TEHRAN, Iran -- Authorities detained five Iranian security agents in connection with the death of a journalist from Canada who died in police custody, state-run Tehran radio reported Saturday.
The officers were detained a day earlier after "comprehensive investigations" into the death of Zahra Kazemi's on July 10, the report said, quoting a statement from Iran's judiciary.
Kazemi, 54, died of head injuries and had complained before her death of abuse by guards, according to a report from a presidential committee.
The Iran-born journalist, who lived in Montreal, was arrested while taking photos of a prison during student-led protests. She was interrogated for 77 hours before Revolutionary Guards took her to a hospital, where she died from her injuries two weeks later.
The radio report did not identify the security agents who were detained, the agency where they worked or any details about their alleged involvement in the death except to say they were "in close contact" with Kazemi while she was in custody.
Saudis slam critical report by U.S. Congress
JIDDAH, Saudi Arabia -- Saudis reacted angrily Saturday to a U.S. congressional report that accuses the kingdom of not doing enough to counter terrorism and threatens to put the Persian Gulf state under increased pressure to crack down on militants.
Newspaper editorials slammed the report into the Sept. 11, 2001, attacks, while analysts were outraged by suggestions that Saudi Arabia would aid the same breed of al-Qaida terrorists who also strike their own country -- Osama bin Laden's birthplace.
"This is like a sword over our heads," said Khalid Batarfi, managing editor of Al-Madina newspaper. "Now they will try to blackmail us and say either you do what we want, in terms of oil policy or support for the peace plan, or we will publish those 28 pages," he added, referring to a portion of the report, believed to refer to Saudi Arabia, that remains classified.
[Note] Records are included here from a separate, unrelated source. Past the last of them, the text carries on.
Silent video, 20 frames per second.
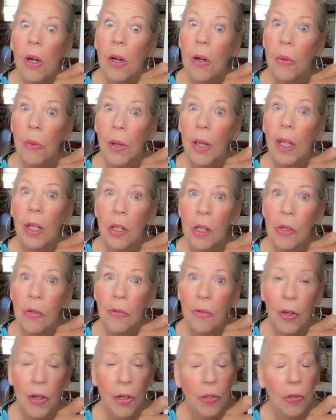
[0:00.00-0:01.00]
regular
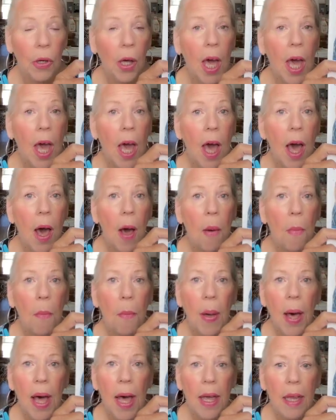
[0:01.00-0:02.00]
folk.
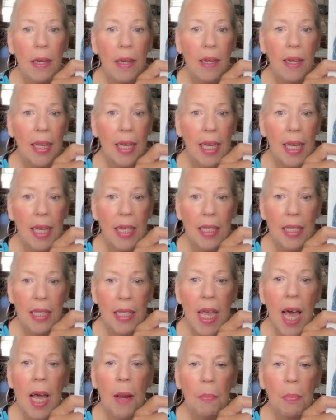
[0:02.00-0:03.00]
But it's
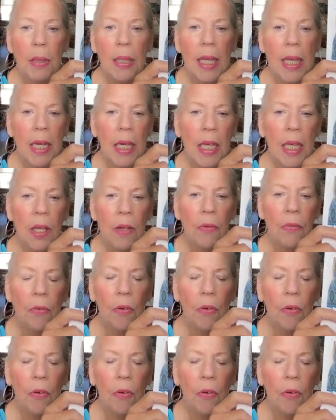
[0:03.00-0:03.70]
got plenty ofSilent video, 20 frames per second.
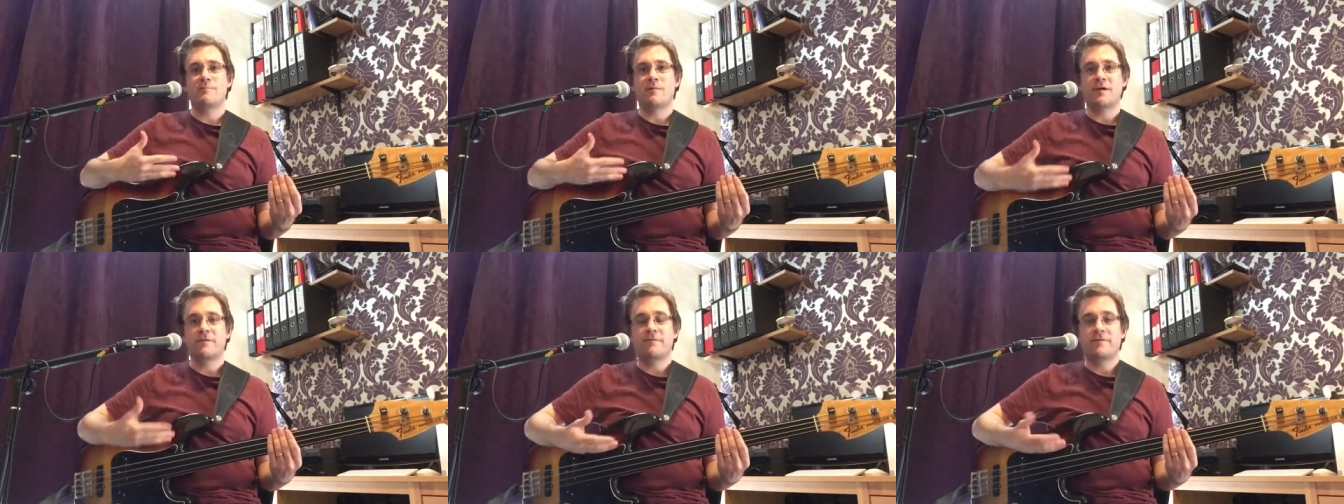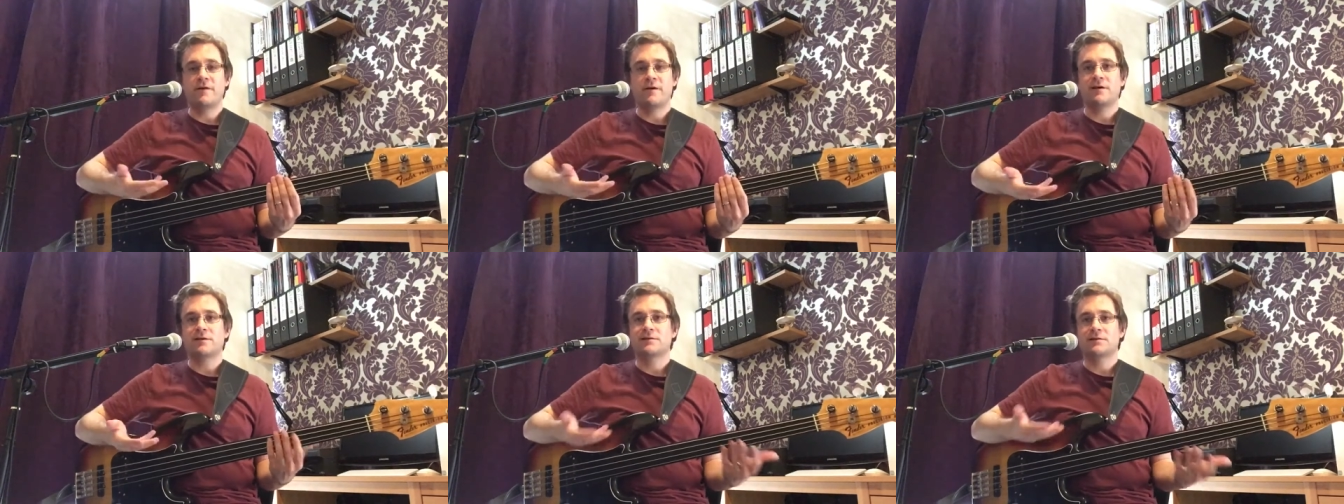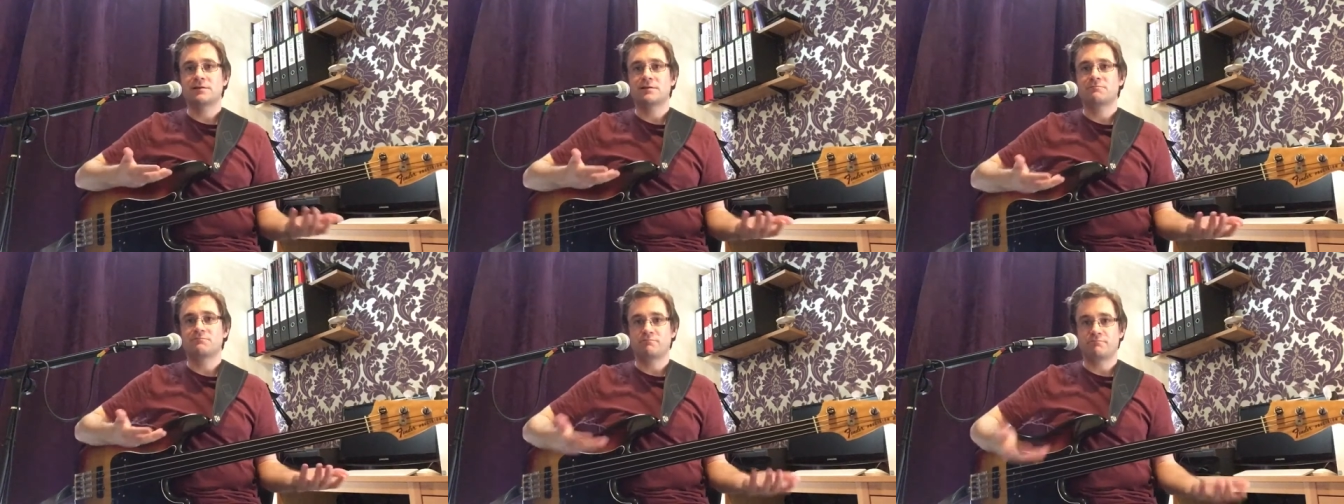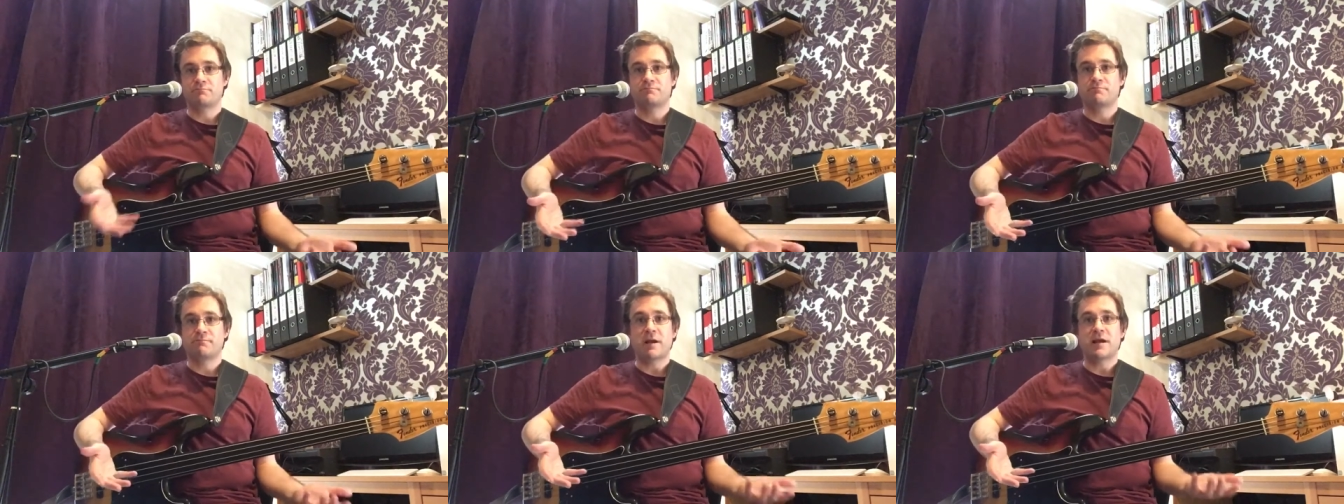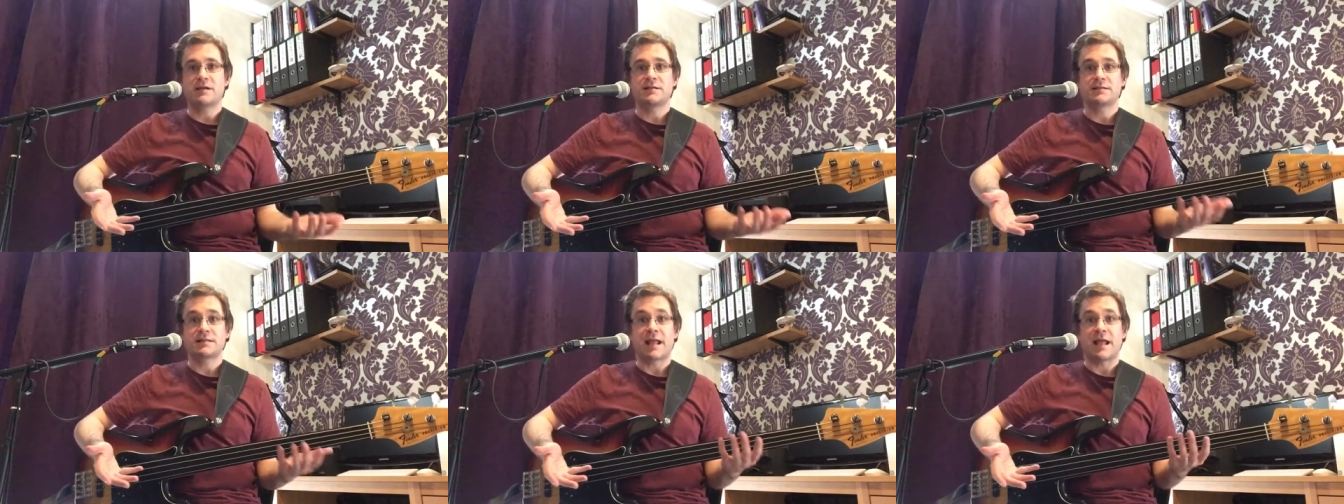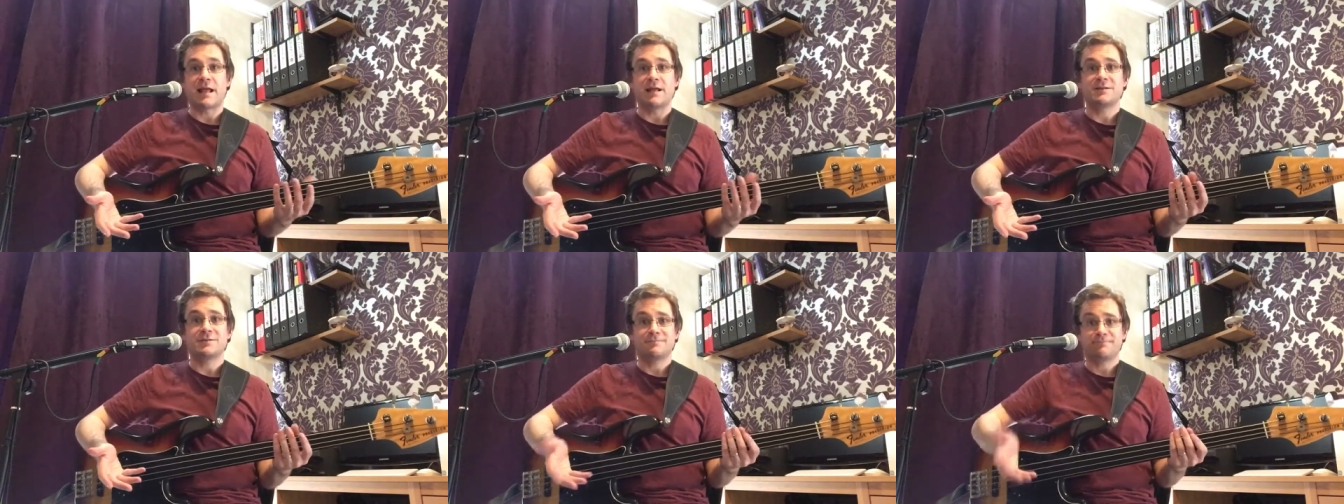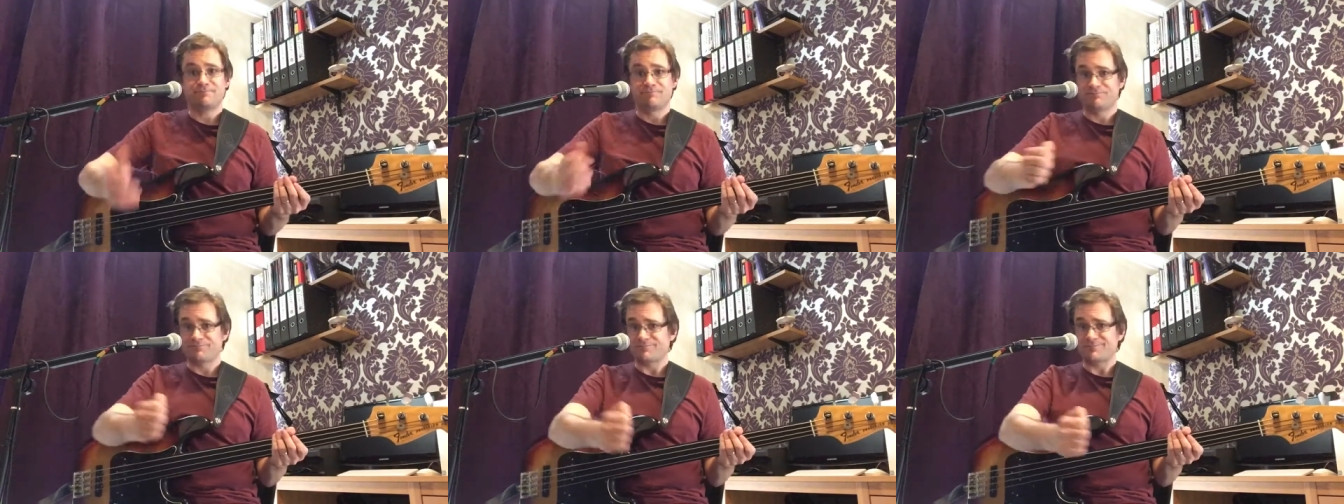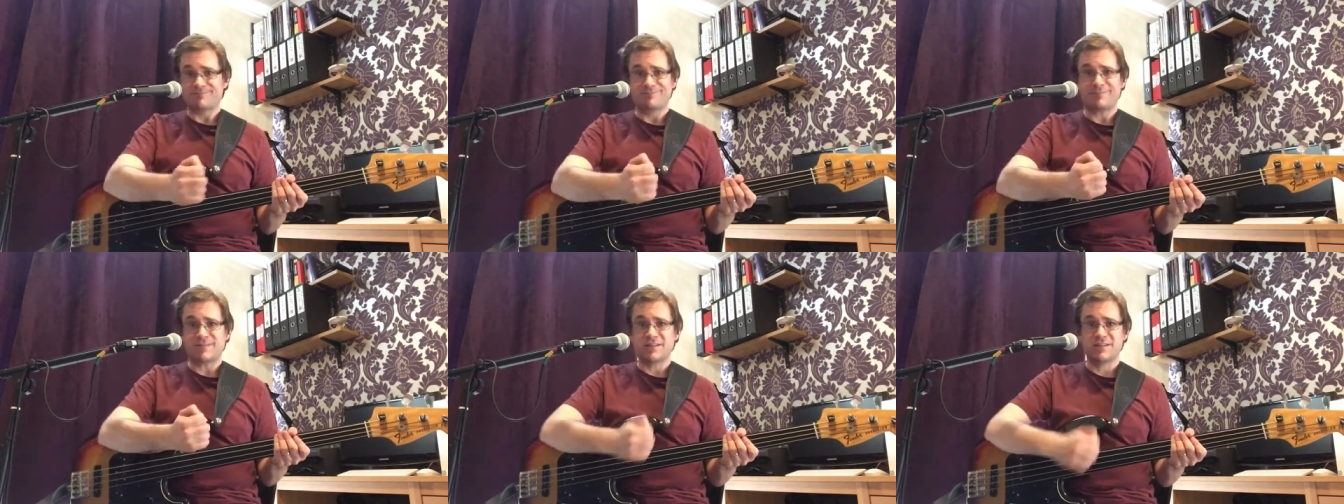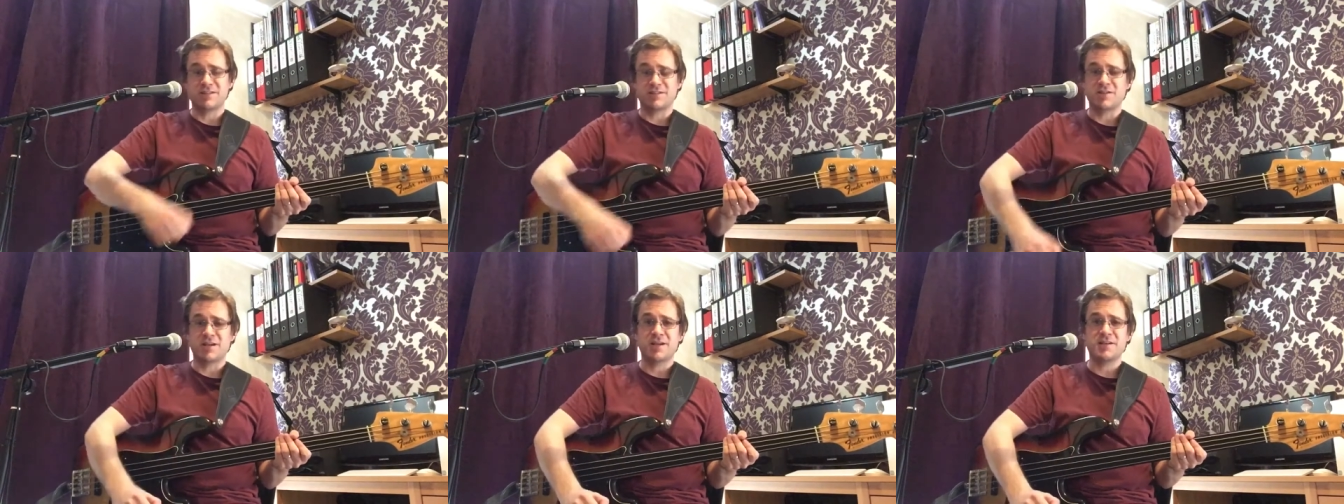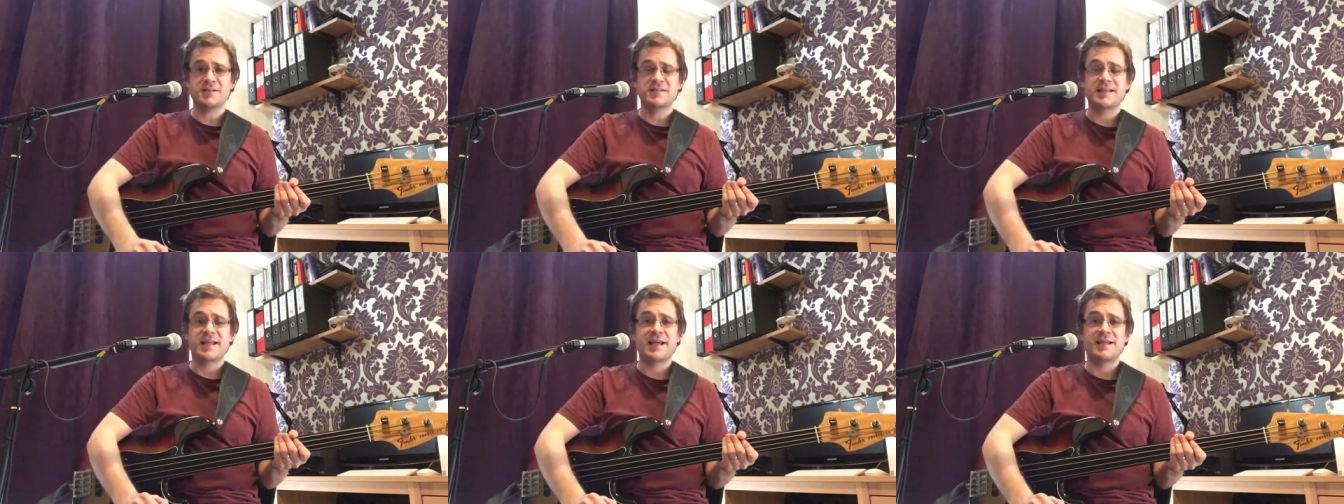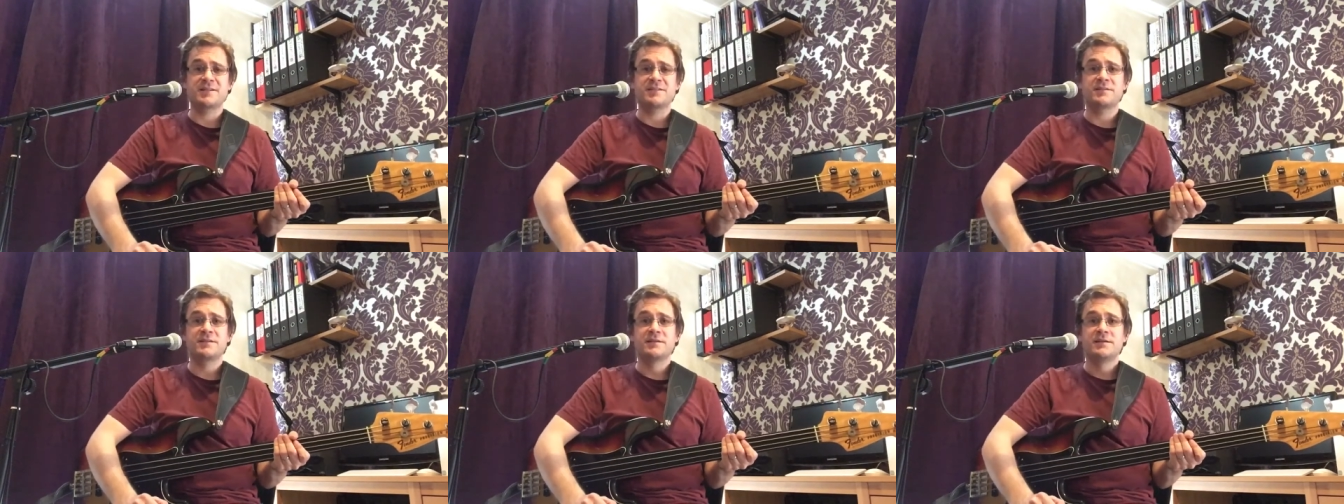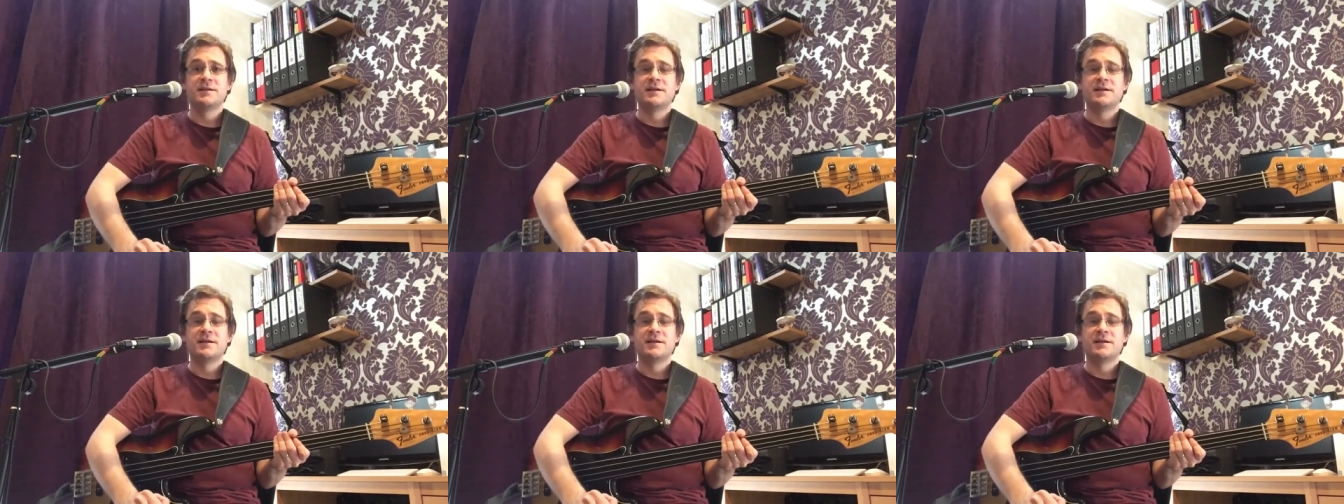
first guitar stand,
The unclassified version of the report said that one suspected facilitator known to investigators but still at large -- Omar al-Bayoumi -- paid many of the expenses of two Sept. 11 hijackers and "had access to seemingly unlimited funding from Saudi Arabia."
Test-tube babies mark 25th birthday of first
BOURN, England -- When Louise Brown cut a big, frosted cake at a huge lawn party Saturday, she was celebrating far more than her own 25th birthday.
Brown, the world's first test-tube baby, marked the anniversary of in vitro fertilization, a technique that revolutionized treatment for the infertile and has brought about the conception of more than 1 million children.
Hundreds of IVF babies and their families gathered to celebrate the medical milestone at Bourn Hall Clinic outside Cambridge, founded in 1980 by Dr. Robert Edwards and the late Dr. Patrick Steptoe.
"For the first time, science and medicine had entered human conception in the most decisive manner," Edwards said.